SHOW TASKS LIKE 'QUERY_PROFILE%' IN SCHEMA ELEMENTUM.ELEMENTUM_PLATFORM;
The task state should be started. If it shows suspended, resume it:
USE ROLE ACCOUNTADMIN;
ALTER TASK ELEMENTUM.ELEMENTUM_PLATFORM.<TASK_NAME> RESUME;
3

Confirm rows are being recorded

Once the CloudLink has run a few queries (give it a few minutes after provisioning), the table should contain rows:
SELECT COUNT(*) FROM ELEMENTUM.ELEMENTUM_PLATFORM.<QUERY_PROFILE_TABLE>;
The exact table and task names are in the DDL Elementum generated for your CloudLink.

Troubleshooting

  • Re-run the DDL as ACCOUNTADMIN. The IMPORTED PRIVILEGES grant and task creation both require account-level privileges and will silently fail under other roles.
  • Confirm the CloudLink in the UI matches the one whose DDL you copied. Each CloudLink has its own DDL.
  • Click Refresh on the CloudLink details page; the status check runs against Snowflake on demand.
  • Verify you are running the script as ACCOUNTADMIN, not SYSADMIN or a custom admin role.
  • Confirm the ELEMENTUM role exists.
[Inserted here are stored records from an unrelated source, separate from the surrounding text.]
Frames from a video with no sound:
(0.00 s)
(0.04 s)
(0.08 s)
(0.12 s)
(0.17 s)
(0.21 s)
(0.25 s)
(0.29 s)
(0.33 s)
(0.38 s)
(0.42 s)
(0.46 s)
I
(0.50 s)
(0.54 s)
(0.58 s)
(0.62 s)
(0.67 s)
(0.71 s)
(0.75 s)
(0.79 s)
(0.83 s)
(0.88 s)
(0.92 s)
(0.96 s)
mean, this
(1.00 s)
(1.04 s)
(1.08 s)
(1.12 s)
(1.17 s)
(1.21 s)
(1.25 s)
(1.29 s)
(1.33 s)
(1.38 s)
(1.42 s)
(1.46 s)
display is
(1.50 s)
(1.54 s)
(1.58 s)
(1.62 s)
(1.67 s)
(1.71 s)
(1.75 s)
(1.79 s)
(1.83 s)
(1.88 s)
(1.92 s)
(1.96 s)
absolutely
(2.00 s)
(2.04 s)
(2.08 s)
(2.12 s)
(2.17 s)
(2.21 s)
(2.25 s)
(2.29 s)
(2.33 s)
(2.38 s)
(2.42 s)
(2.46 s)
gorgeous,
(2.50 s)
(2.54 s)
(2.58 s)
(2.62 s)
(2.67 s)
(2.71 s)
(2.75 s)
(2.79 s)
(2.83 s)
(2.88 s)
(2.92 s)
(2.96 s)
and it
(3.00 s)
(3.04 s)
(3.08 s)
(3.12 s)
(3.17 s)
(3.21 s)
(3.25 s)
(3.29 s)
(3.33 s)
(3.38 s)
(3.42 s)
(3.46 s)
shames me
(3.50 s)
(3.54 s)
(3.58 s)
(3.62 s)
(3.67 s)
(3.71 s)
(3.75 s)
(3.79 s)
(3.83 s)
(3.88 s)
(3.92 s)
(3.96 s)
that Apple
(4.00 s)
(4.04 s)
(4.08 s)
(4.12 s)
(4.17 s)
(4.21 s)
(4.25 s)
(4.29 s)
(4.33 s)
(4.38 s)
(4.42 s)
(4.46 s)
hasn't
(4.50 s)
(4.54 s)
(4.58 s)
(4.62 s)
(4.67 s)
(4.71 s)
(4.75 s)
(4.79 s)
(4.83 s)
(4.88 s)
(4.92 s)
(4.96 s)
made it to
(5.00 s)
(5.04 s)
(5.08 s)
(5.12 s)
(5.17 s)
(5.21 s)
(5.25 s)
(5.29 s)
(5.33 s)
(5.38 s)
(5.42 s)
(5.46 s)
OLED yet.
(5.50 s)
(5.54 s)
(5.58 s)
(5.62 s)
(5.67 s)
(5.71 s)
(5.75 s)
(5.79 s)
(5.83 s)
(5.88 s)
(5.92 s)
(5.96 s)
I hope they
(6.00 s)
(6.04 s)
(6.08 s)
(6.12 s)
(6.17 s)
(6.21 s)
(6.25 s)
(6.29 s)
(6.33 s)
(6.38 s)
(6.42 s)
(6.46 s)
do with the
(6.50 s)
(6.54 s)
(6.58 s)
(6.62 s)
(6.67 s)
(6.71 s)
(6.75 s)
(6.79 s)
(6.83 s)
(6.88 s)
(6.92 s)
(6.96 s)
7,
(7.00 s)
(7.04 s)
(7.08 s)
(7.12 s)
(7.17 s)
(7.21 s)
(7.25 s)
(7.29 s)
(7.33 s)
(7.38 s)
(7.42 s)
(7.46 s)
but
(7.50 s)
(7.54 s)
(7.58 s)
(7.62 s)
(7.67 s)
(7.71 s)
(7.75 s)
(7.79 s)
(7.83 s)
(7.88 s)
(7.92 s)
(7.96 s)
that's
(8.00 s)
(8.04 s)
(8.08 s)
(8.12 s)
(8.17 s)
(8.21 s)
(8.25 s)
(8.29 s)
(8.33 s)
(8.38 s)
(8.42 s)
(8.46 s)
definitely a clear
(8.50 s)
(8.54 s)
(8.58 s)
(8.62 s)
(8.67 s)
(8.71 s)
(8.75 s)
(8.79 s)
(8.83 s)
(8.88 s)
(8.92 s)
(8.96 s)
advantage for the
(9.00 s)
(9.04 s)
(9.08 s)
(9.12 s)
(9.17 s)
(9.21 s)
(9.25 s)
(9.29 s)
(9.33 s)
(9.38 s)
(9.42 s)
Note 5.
If you set up the CloudLink before the role was created, the grants in the DDL will fail.
  • Check that the scheduled task is in the started state with SHOW TASKS.
  • Confirm the ELEMENTUM warehouse is not suspended; the task needs warehouse compute to run.
  • Allow up to the task’s scheduled interval (typically a few minutes) for the first rows to land.
  • Verify the CloudLink has actually executed queries since provisioning. The table only captures activity from the ELEMENTUM role.
If you need to remove the table—for example, before tearing down a CloudLink—drop the task first, then the table:
USE ROLE ACCOUNTADMIN;
ALTER TASK ELEMENTUM.ELEMENTUM_PLATFORM.<TASK_NAME> SUSPEND;
DROP TASK ELEMENTUM.ELEMENTUM_PLATFORM.<TASK_NAME>;
DROP DYNAMIC TABLE ELEMENTUM.ELEMENTUM_PLATFORM.<QUERY_PROFILE_TABLE>;
The CloudLink will continue to work without the table, but query-profile lookups will fall back to scanning ACCOUNT_USAGE directly.